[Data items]
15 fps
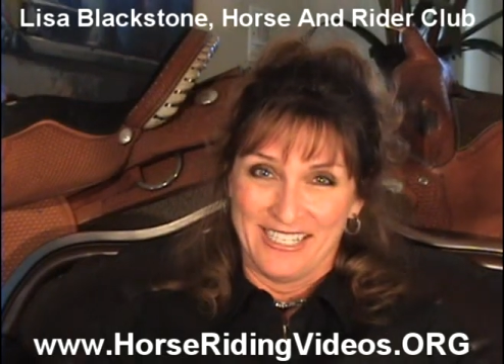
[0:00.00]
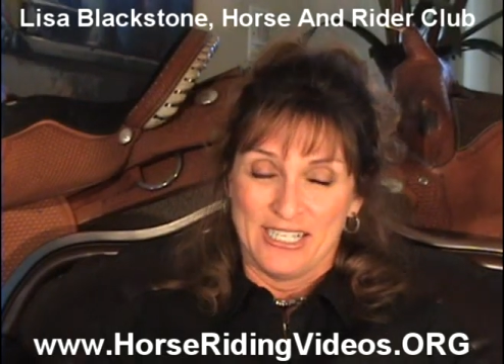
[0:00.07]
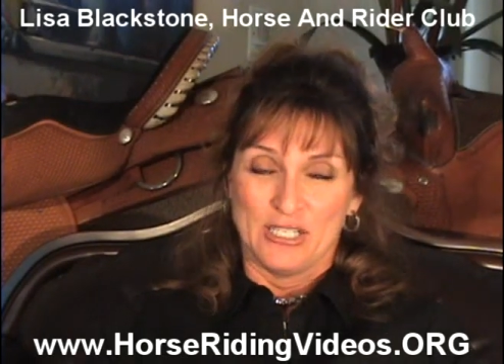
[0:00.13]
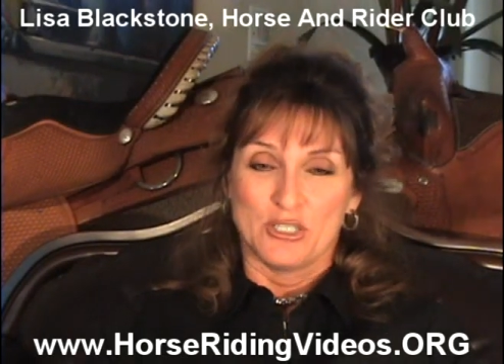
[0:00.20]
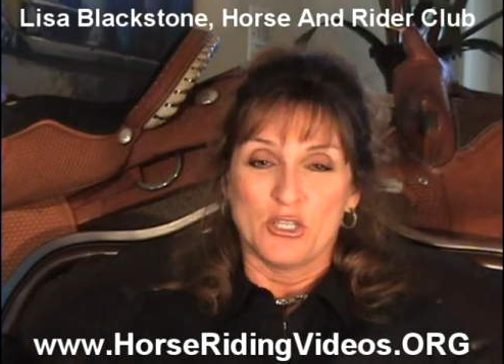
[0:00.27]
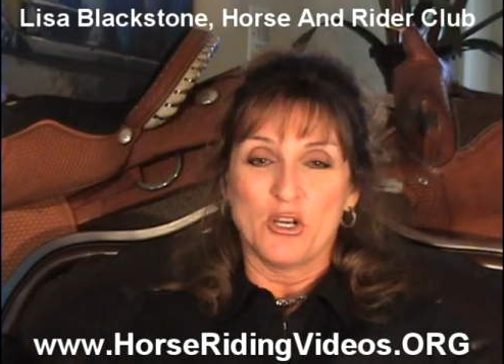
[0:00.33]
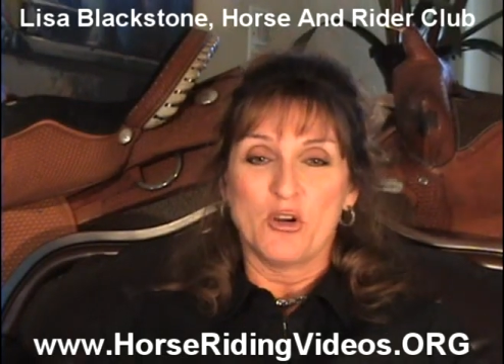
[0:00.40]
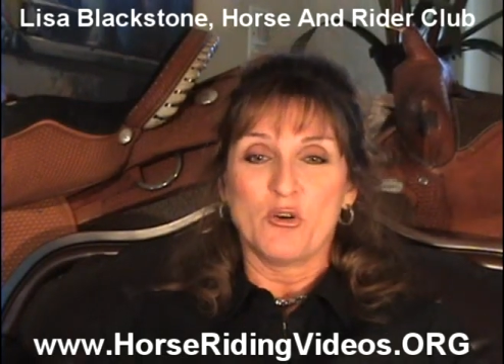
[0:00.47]

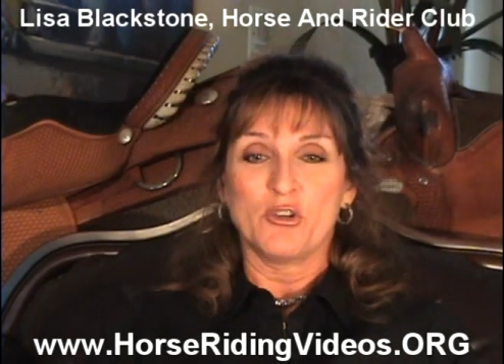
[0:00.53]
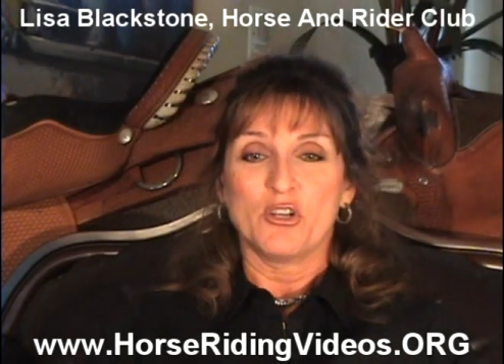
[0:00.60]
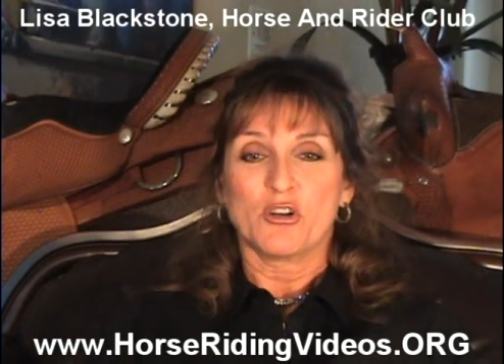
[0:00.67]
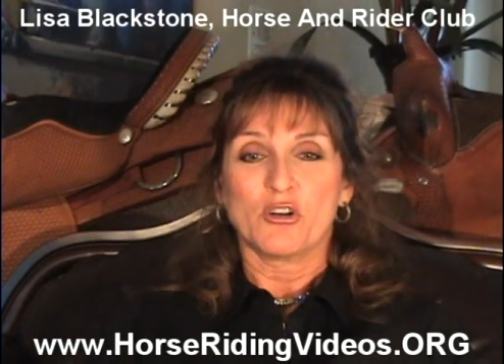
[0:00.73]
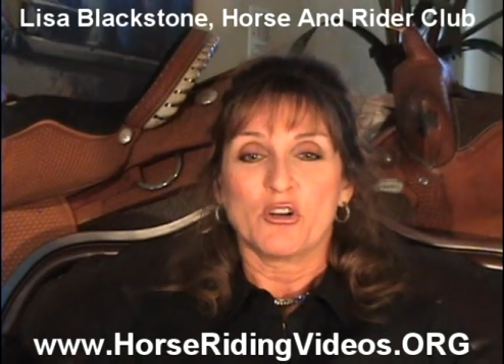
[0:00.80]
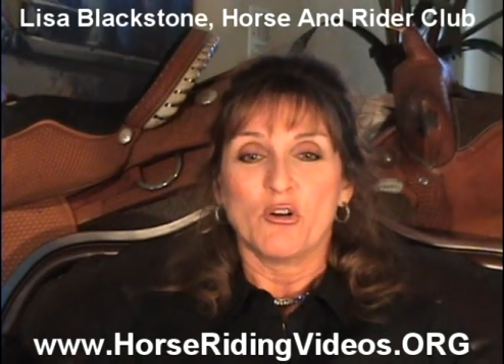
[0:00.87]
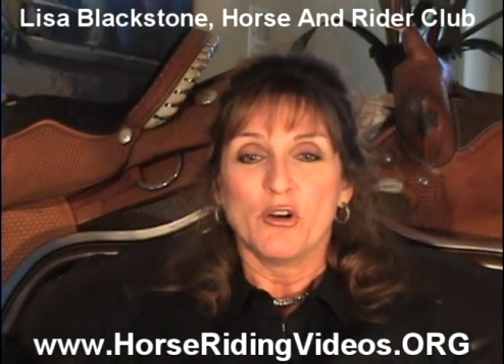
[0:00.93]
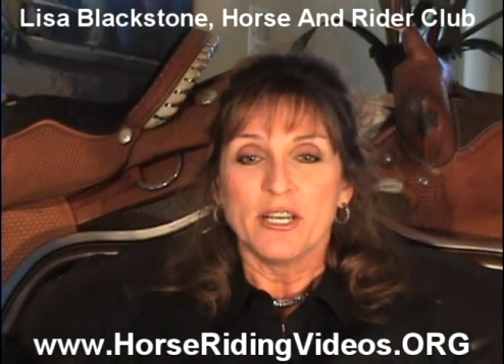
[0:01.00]
So you're
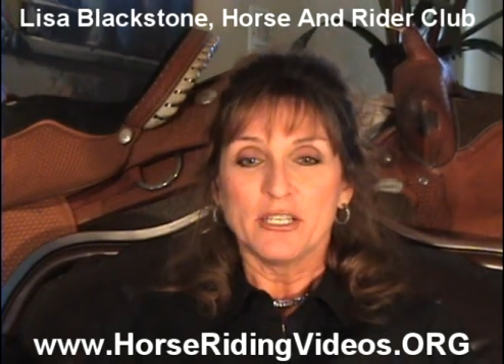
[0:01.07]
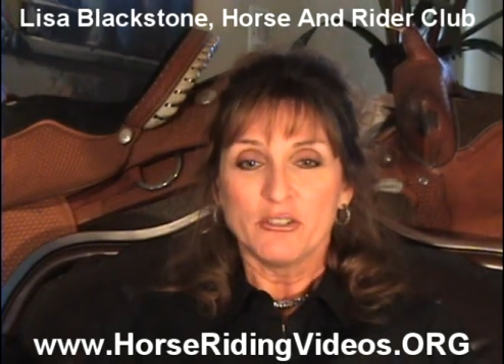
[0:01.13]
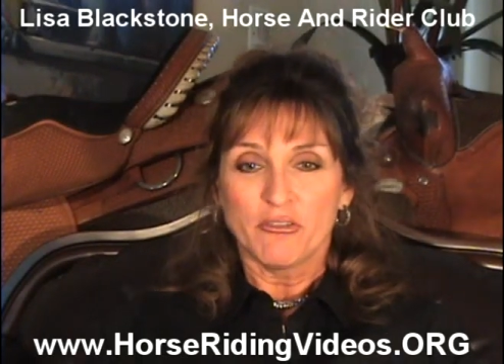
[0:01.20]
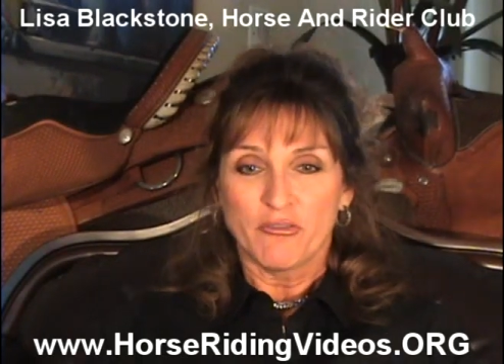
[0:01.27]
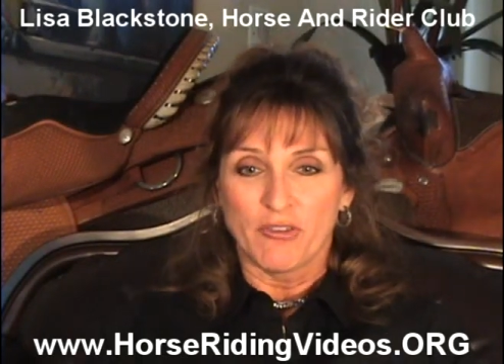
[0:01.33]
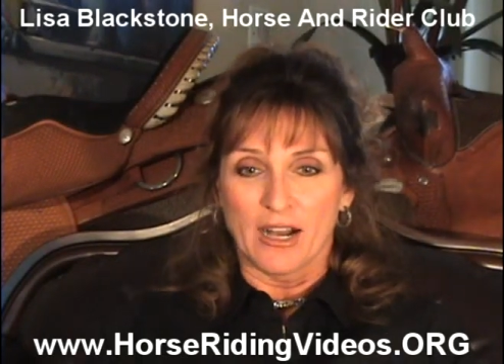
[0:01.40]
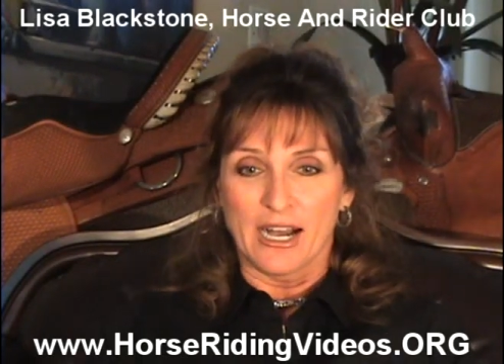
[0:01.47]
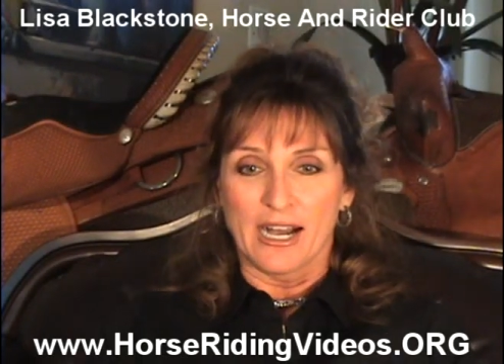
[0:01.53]
going to
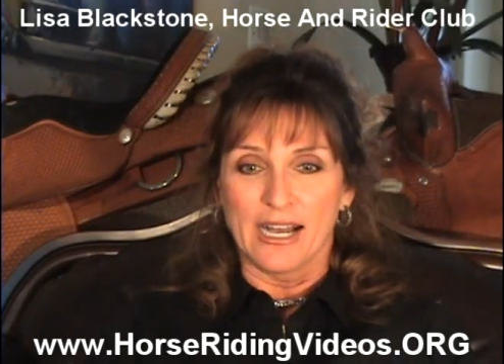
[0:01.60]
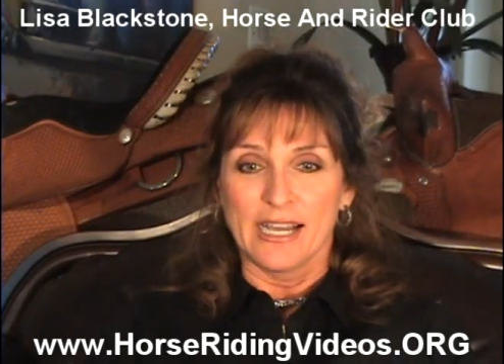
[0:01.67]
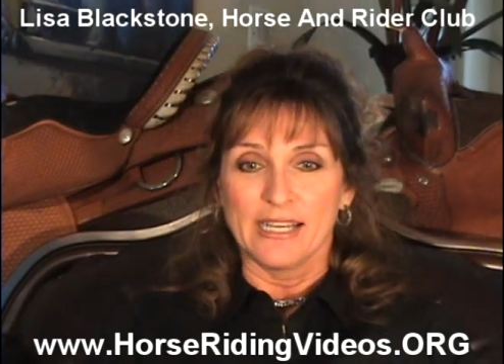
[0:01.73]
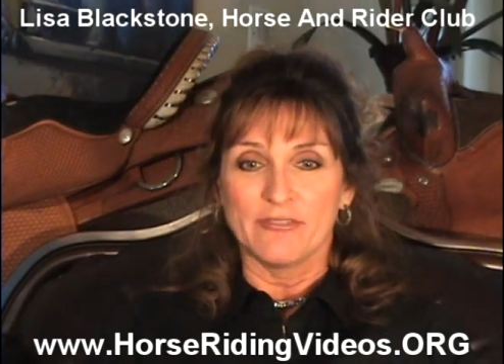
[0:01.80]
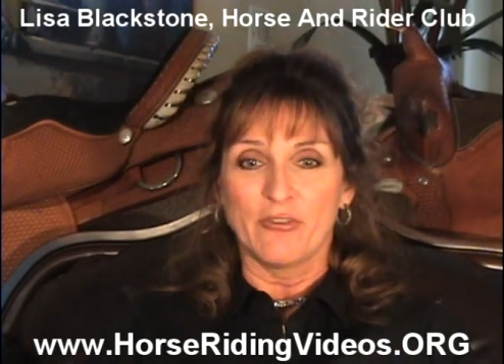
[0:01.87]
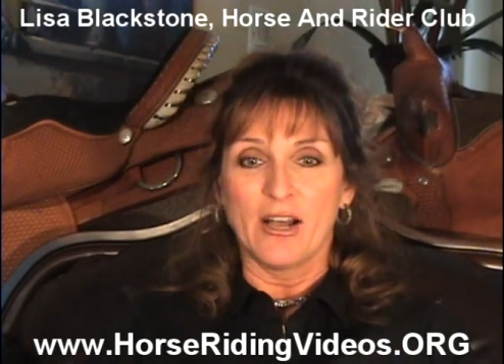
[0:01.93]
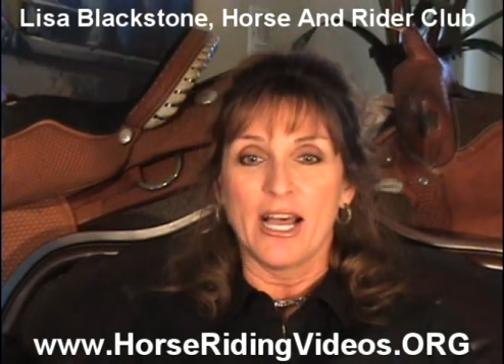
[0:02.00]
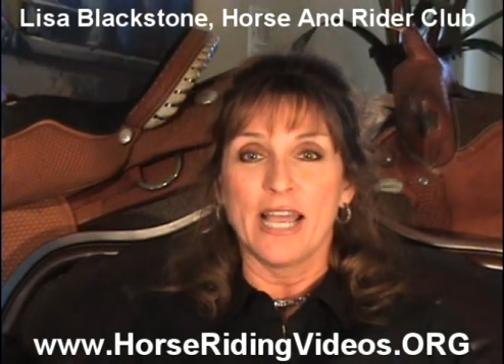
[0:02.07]

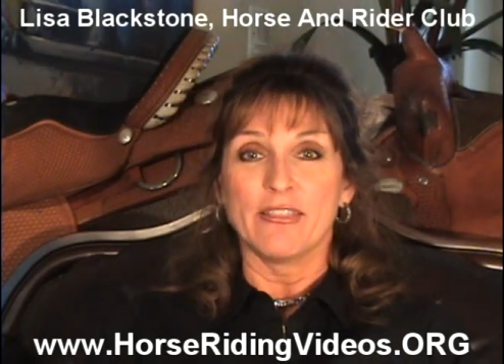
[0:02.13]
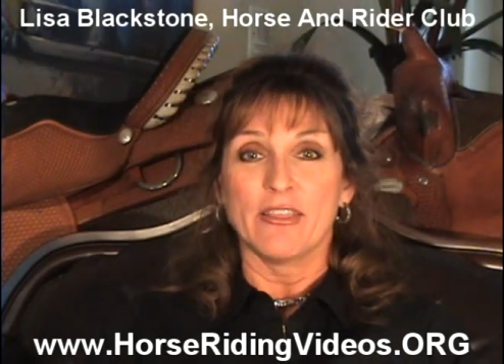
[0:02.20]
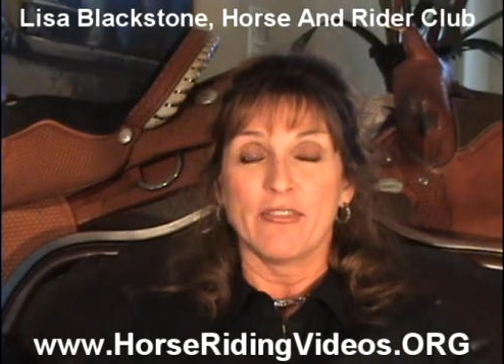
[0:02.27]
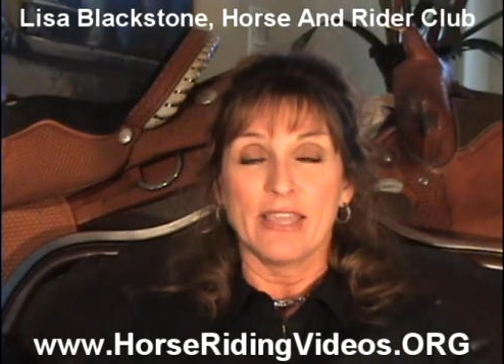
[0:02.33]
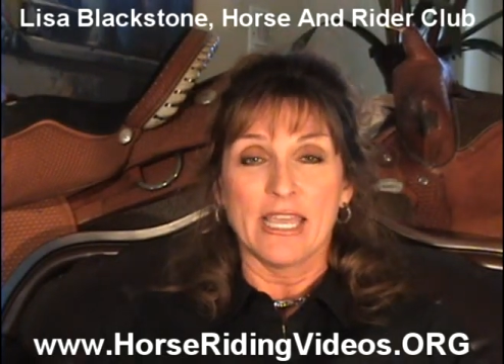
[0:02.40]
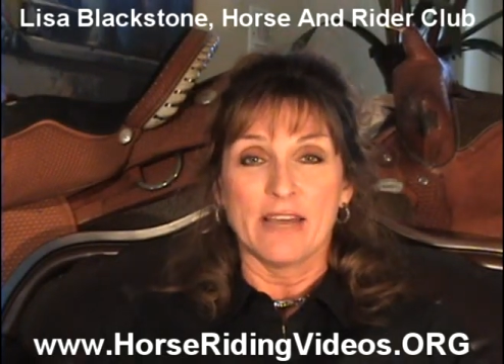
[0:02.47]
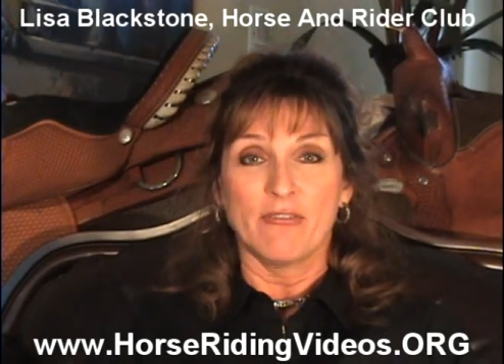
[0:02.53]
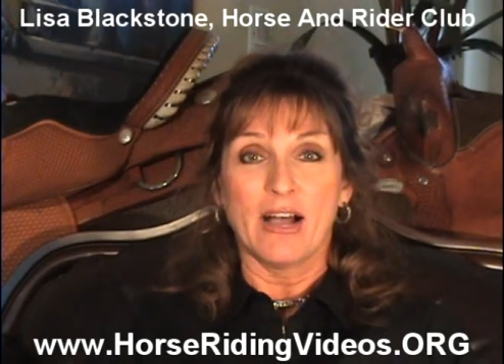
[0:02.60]
find that
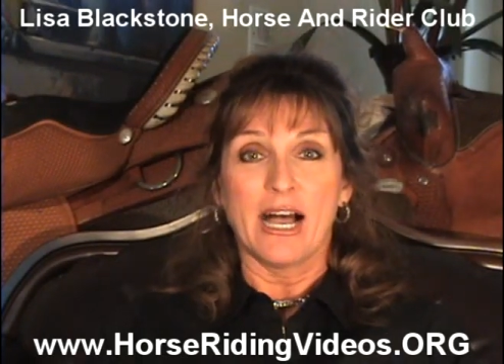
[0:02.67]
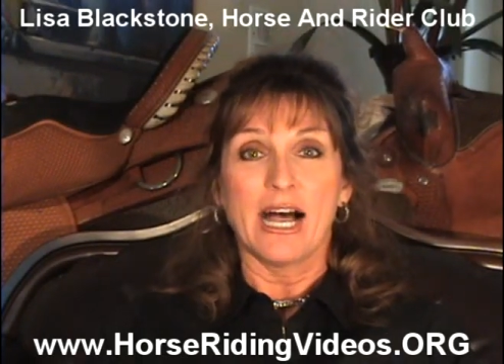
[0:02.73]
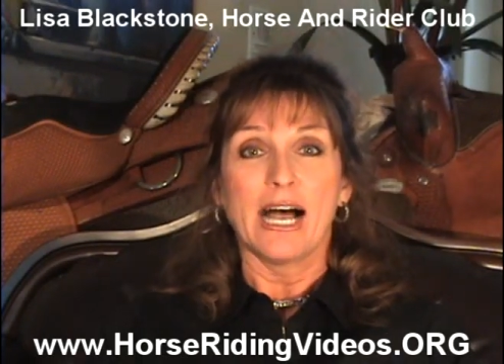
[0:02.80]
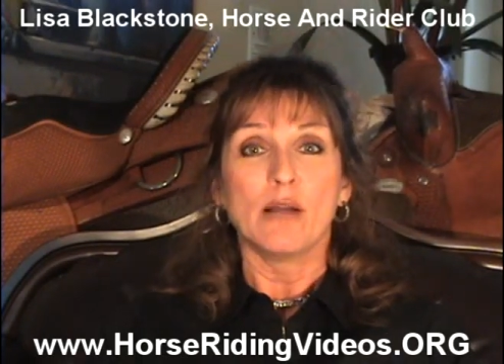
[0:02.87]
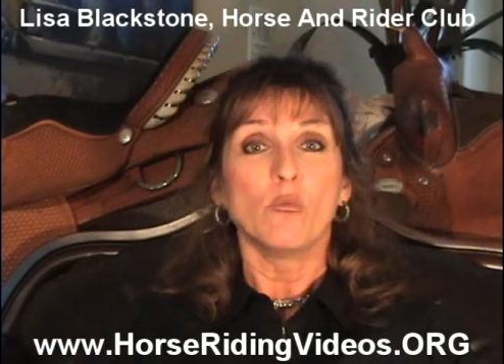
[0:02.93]
they have high,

[WORK ITEM] The entries above, without their pictures, should be written out exactly.

[THE ANSWER]
15 fps
[0:00.00]
[0:00.07]
[0:00.13]
[0:00.20]
[0:00.27]
[0:00.33]
[0:00.40]
[0:00.47]

[0:00.53]
[0:00.60]
[0:00.67]
[0:00.73]
[0:00.80]
[0:00.87]
[0:00.93]
[0:01.00]
So you're
[0:01.07]
[0:01.13]
[0:01.20]
[0:01.27]
[0:01.33]
[0:01.40]
[0:01.47]
[0:01.53]
going to
[0:01.60]
[0:01.67]
[0:01.73]
[0:01.80]
[0:01.87]
[0:01.93]
[0:02.00]
[0:02.07]

[0:02.13]
[0:02.20]
[0:02.27]
[0:02.33]
[0:02.40]
[0:02.47]
[0:02.53]
[0:02.60]
find that
[0:02.67]
[0:02.73]
[0:02.80]
[0:02.87]
[0:02.93]
they have high,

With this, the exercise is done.